Entries provided Start Marker

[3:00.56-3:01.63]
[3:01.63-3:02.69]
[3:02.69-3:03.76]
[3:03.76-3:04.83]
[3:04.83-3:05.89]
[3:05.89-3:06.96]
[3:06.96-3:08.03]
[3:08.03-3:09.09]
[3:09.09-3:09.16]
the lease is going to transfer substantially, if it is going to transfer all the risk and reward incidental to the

Entries provided End Marker
Entries provided Start Marker

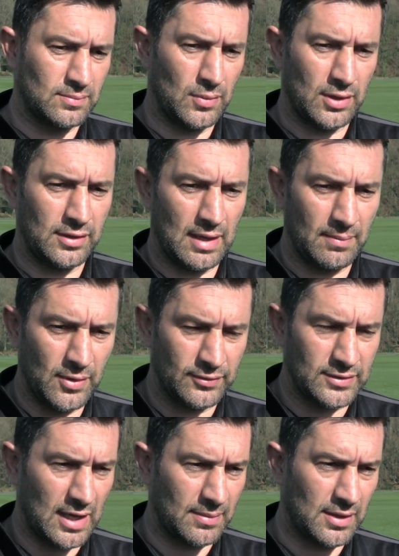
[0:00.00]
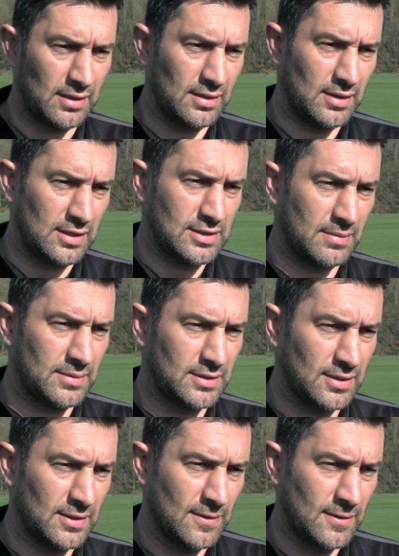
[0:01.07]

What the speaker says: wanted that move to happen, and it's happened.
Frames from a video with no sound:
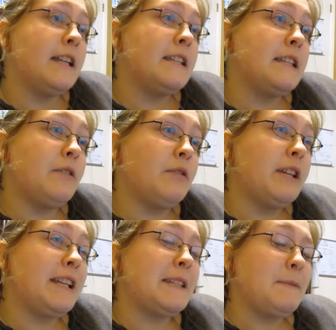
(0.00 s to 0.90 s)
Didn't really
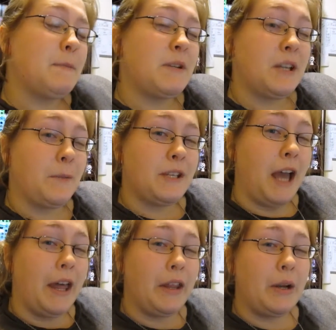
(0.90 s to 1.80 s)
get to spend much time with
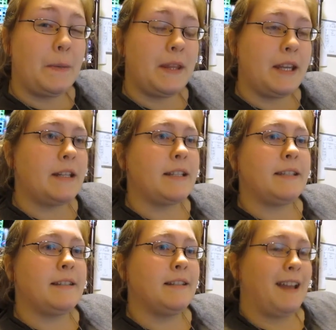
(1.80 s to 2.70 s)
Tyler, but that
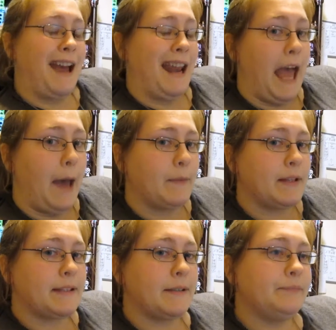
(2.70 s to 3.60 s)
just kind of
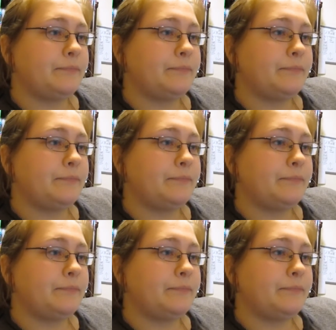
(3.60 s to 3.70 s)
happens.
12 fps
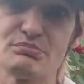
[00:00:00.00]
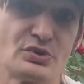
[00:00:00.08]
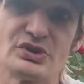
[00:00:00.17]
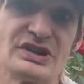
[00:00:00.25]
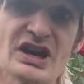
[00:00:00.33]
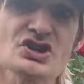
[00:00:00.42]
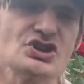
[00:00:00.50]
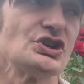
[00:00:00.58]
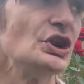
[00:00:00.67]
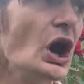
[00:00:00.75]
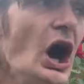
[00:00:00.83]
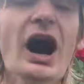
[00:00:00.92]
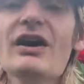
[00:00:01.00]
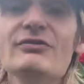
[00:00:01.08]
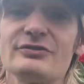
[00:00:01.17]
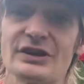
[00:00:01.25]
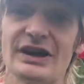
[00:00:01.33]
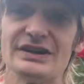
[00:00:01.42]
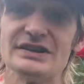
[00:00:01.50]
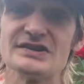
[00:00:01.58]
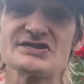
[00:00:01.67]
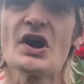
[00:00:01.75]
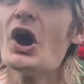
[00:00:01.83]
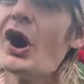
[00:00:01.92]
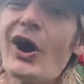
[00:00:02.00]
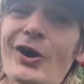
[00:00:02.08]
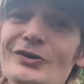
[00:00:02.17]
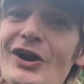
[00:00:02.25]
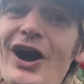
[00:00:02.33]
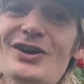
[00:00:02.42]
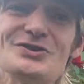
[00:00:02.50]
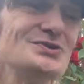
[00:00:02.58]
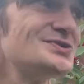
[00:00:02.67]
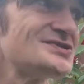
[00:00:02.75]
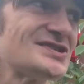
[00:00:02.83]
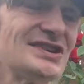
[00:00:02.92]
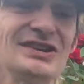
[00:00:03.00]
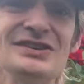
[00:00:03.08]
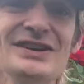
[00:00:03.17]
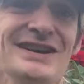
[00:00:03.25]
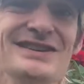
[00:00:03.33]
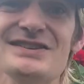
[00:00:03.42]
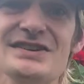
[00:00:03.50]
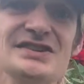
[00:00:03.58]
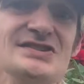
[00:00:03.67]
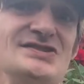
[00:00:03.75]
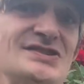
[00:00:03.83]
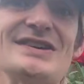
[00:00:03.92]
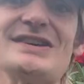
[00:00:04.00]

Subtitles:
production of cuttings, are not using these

Entries provided End Marker
Entries provided Start Marker

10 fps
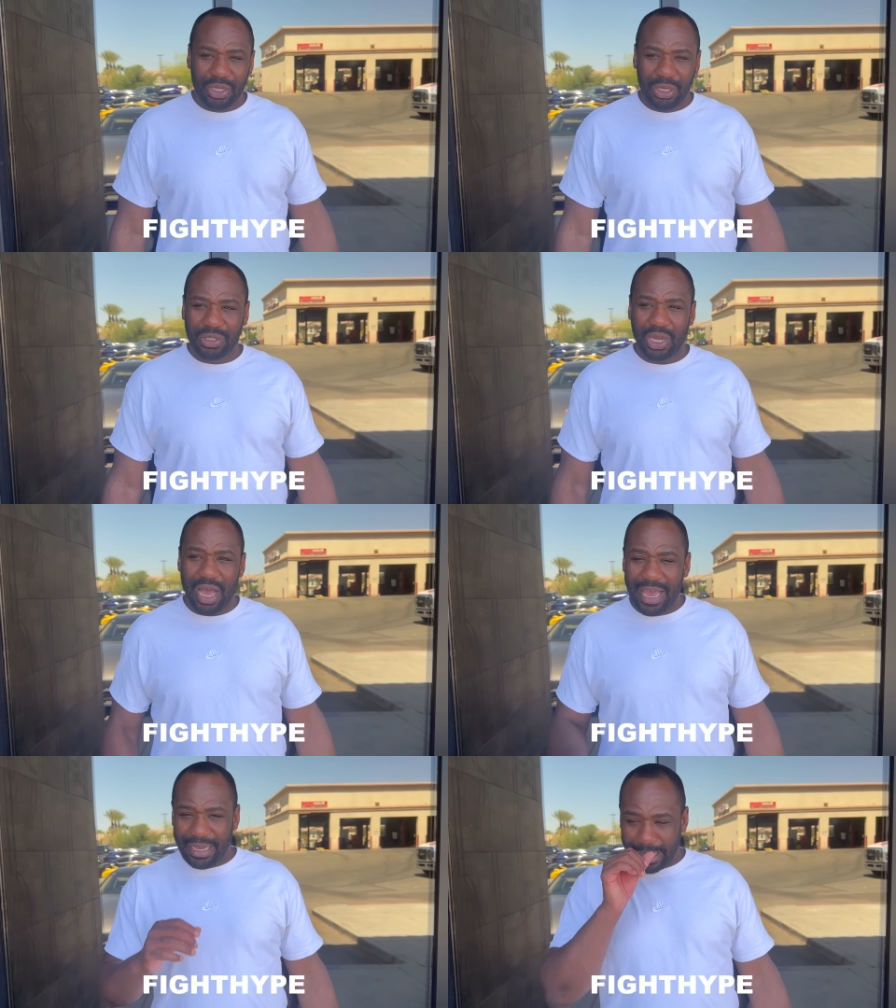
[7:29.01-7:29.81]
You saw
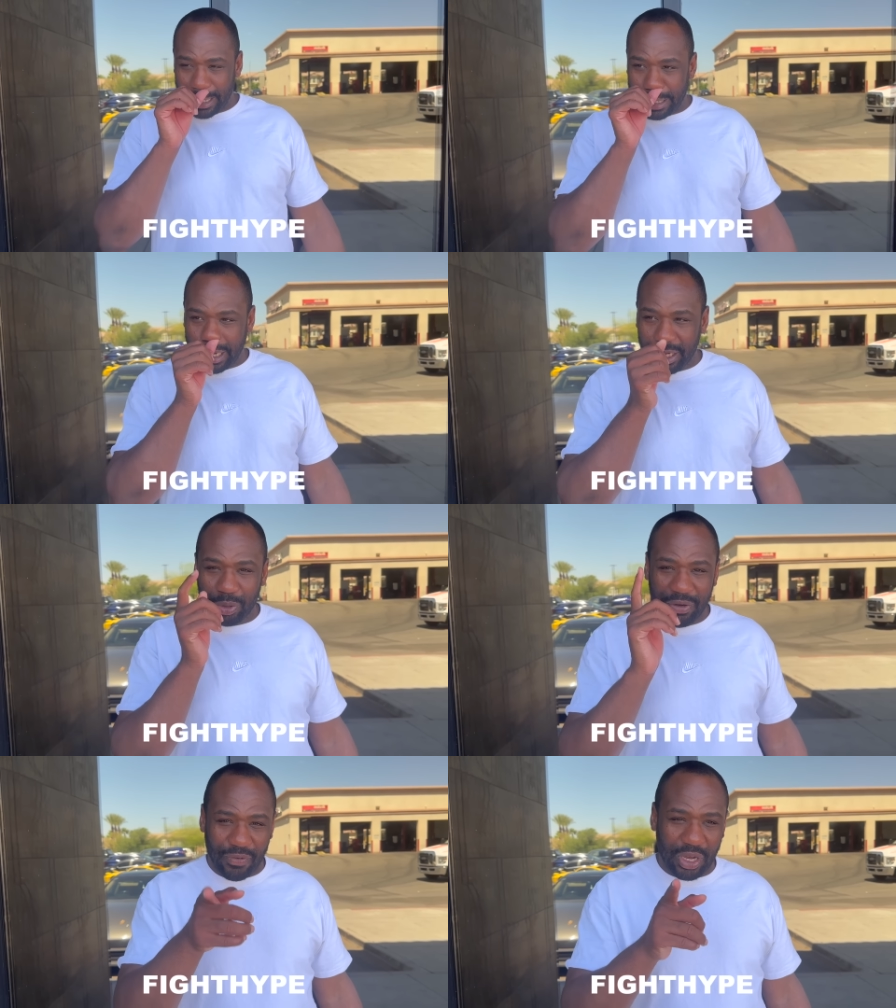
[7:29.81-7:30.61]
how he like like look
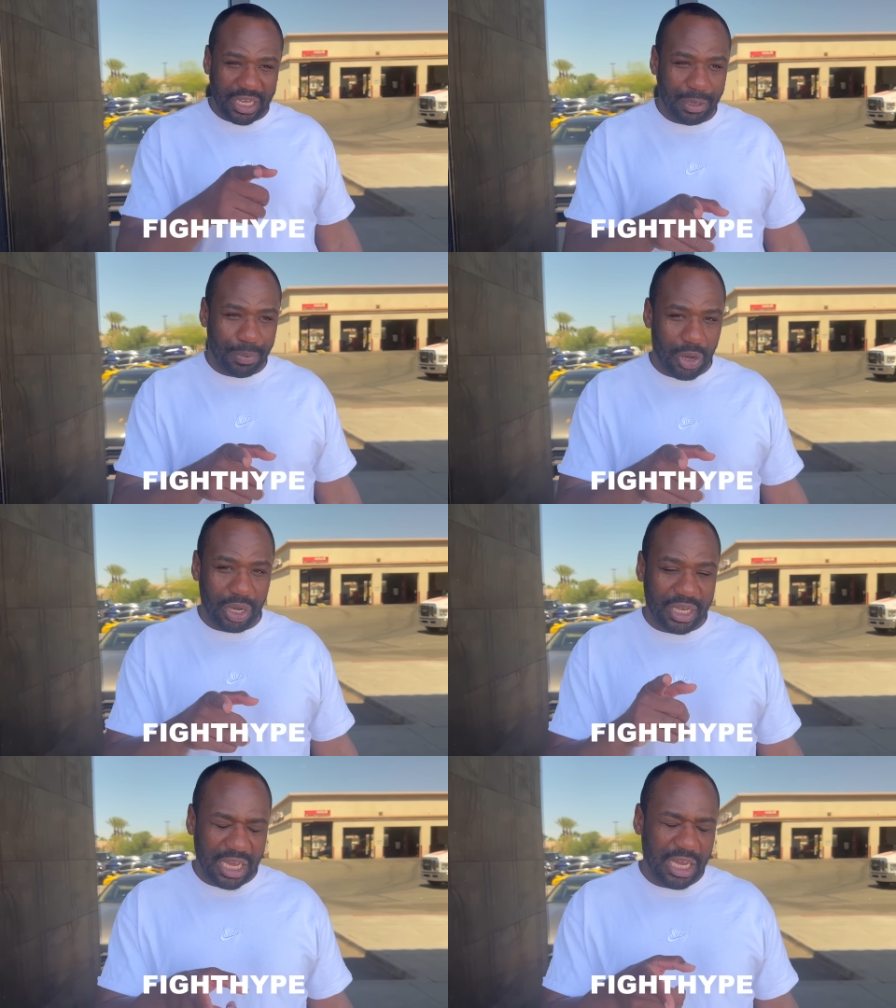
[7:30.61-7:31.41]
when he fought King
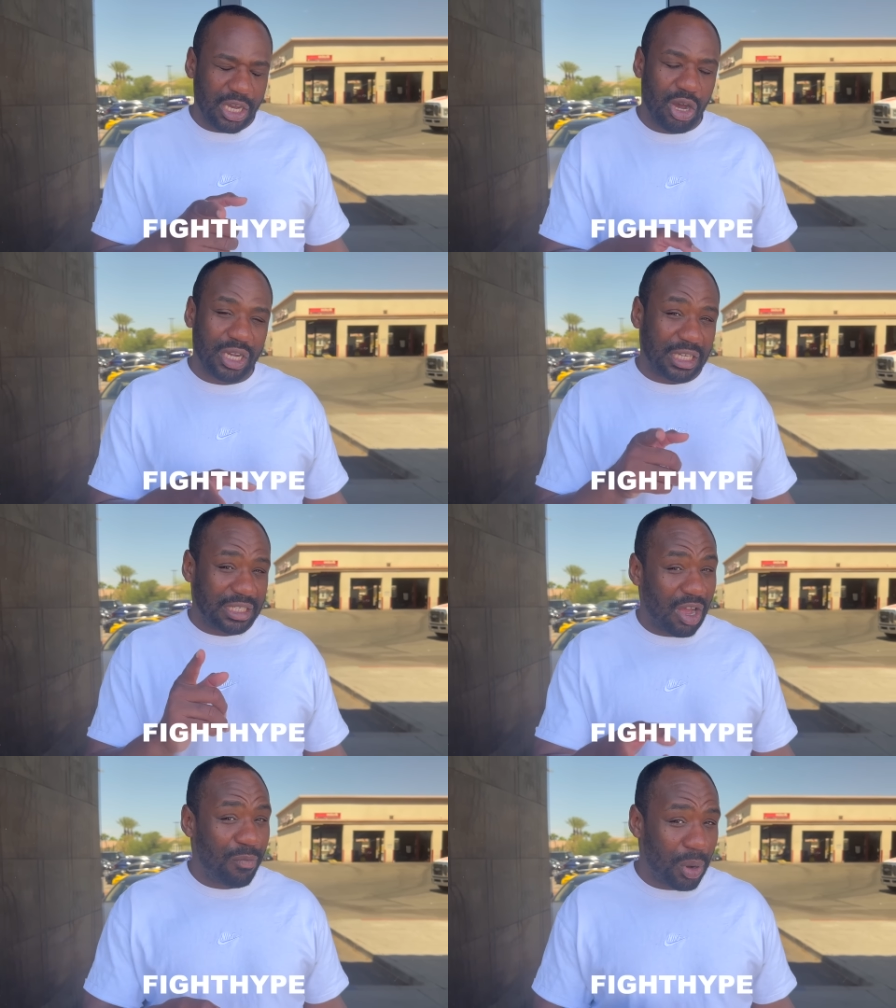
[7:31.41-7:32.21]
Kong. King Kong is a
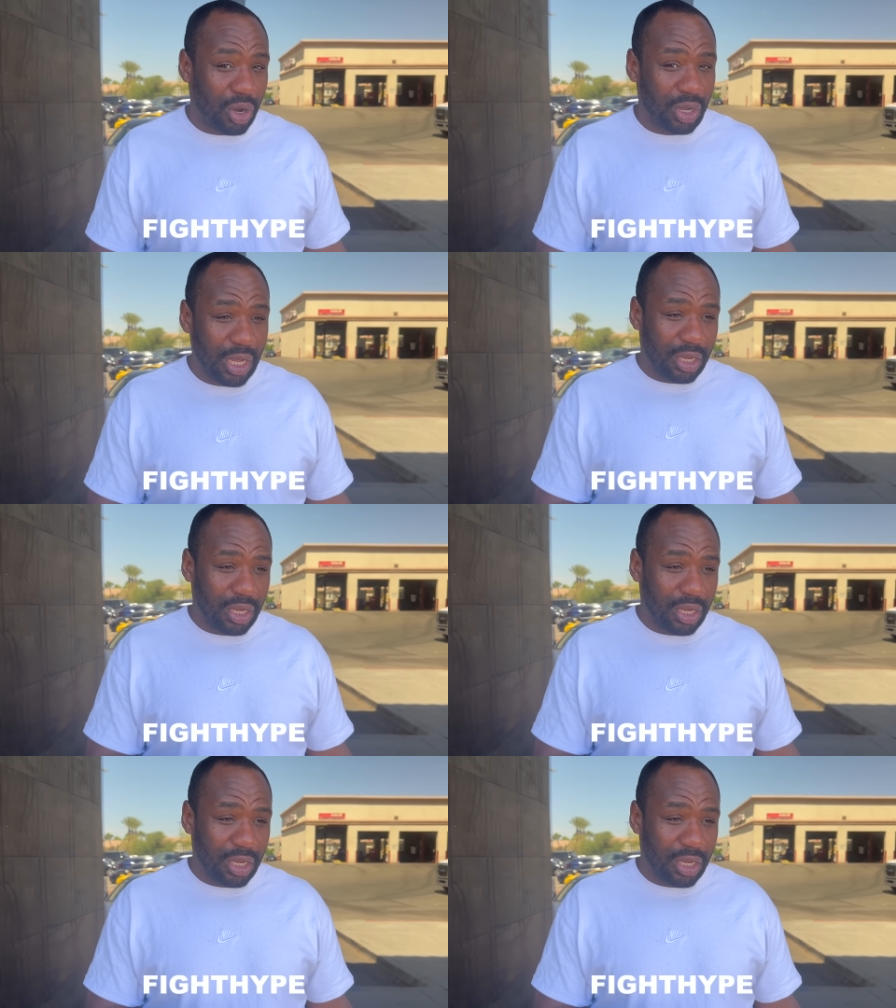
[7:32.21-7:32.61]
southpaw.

Entries provided End Marker

Print exactly the lines above that run from the one with "Frames from a" to the one with "[00:00:00.75]", both included. No pictures.

Answer space ▸
Frames from a video with no sound:
(0.00 s to 0.90 s)
Didn't really
(0.90 s to 1.80 s)
get to spend much time with
(1.80 s to 2.70 s)
Tyler, but that
(2.70 s to 3.60 s)
just kind of
(3.60 s to 3.70 s)
happens.
12 fps
[00:00:00.00]
[00:00:00.08]
[00:00:00.17]
[00:00:00.25]
[00:00:00.33]
[00:00:00.42]
[00:00:00.50]
[00:00:00.58]
[00:00:00.67]
[00:00:00.75]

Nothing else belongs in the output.